八朔

八月朔日(月)陰
晴れた青空とぎらつく太陽が恋しいのはわたしだけではあるまい。煮え切らない夏のまま八月に入つてしまつた。

太つた人はたいてい歩くのが遅い。比較的歩くのが速い方のわたしは、駅構内や改札を抜けたあたりの人ごみではたくさんの人を追い抜かねばならないのだが、太つた人たちの後ろにつくと追い越せないことがある。からだに幅がある上に手を斜め横に広げて振つて歩くため左右にに隙間が出来ないからである。何であんなになるのかと思つたら、要するに手を肩から垂直に下におろせないからで、腕のつけ根や腋のあたりに脂肪がつきすぎてゐてまつすぐ下に下ろせない、つまり「気をつけ」をしてもペンギンのやうに手の先と横腹の間に空間が出来てしまふためなのであつた。そして、体重による加速度がつくのか腕の振れ方も一歩進めるごとにぶらぶらと大きく動く。抜くタイミングを探してすぐ後ろにつくと、この季節、汗ばんだTシヤツから雑巾のやうな匂ひが漂ふこともままあるので少し距離を置くから余計に中々追い抜けないのである。
別に肥満の人を批難するつもりもないし、仕方のないことだと思ふ。人のいい太つた人達もたくさんゐる。ただ、やはりあの歩き方は、決して格好いいものではないと思ふのである。

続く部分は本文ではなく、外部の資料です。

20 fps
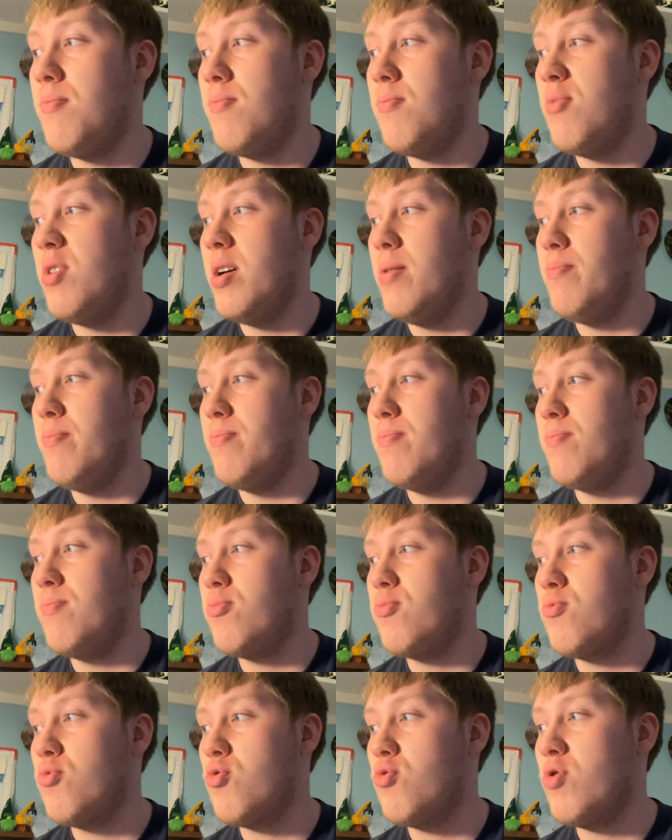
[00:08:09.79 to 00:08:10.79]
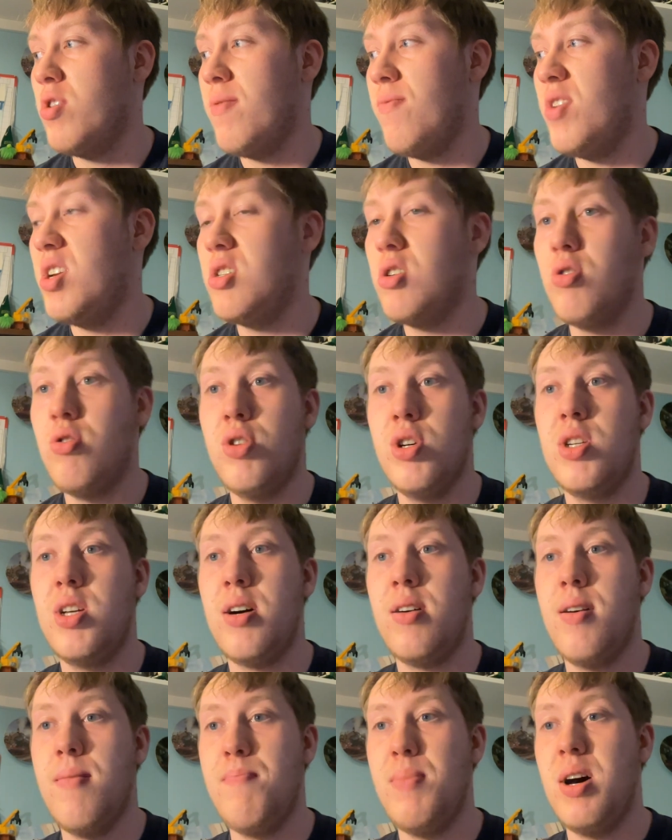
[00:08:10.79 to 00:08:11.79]
when Queen Victoria
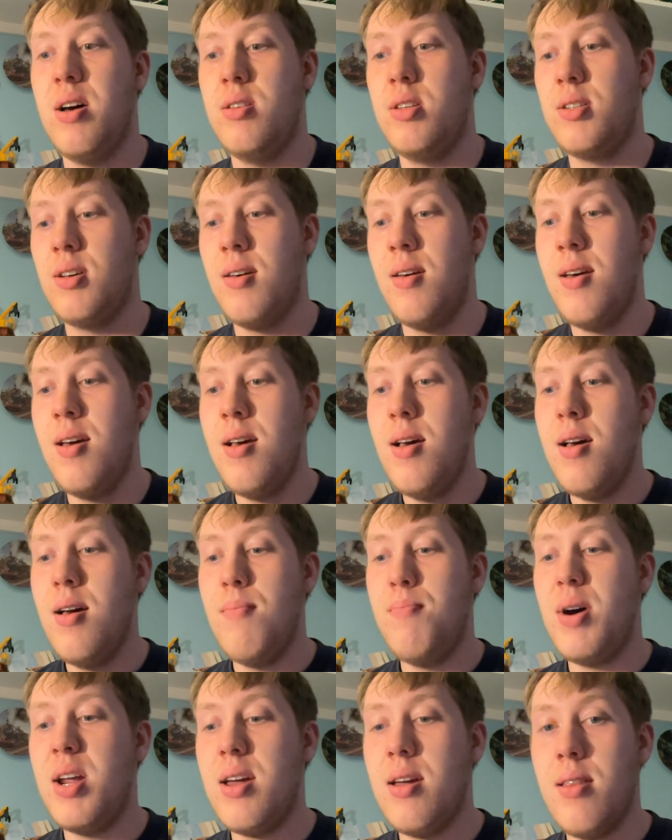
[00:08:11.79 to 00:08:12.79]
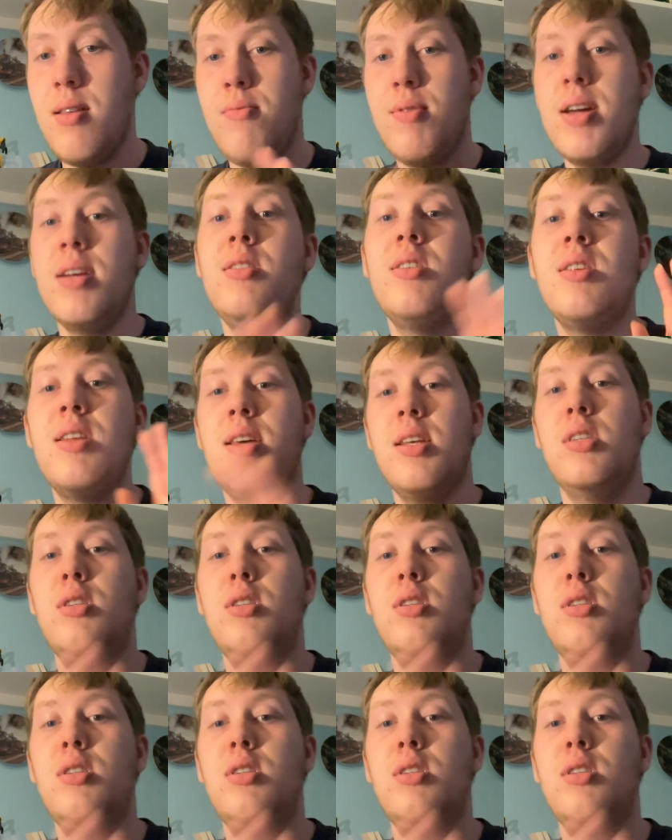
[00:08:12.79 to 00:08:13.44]
died. But anyways,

大分時間が経つてしまつたが、及川光博と壇れいの結婚の報には驚いた。東山紀之木村佳乃の場合は、似つかはしいと思へて自然と納得できたのだが、この二人は自分にとつて余りにも意外な組合せだつたからである。わたしは及川光博が大好きなのである。CDも何枚か持つてゐるし、ああいふ顔が一番格好いいと思へるのだ。それに対し、金麦のCMの時から壇の方は好感を持てずにゐた。それに、曲の感じから、及川はもう少しロリ系の若い娘が好みなのではないかと勝手に思つてゐたから、大人の雰囲気を持つ壇が意外だつたのである。しかしまあ、美男美女には違ひない。ミツチーが選んだ女性なのだと思へばこの先少しは好きになれるかも知れない。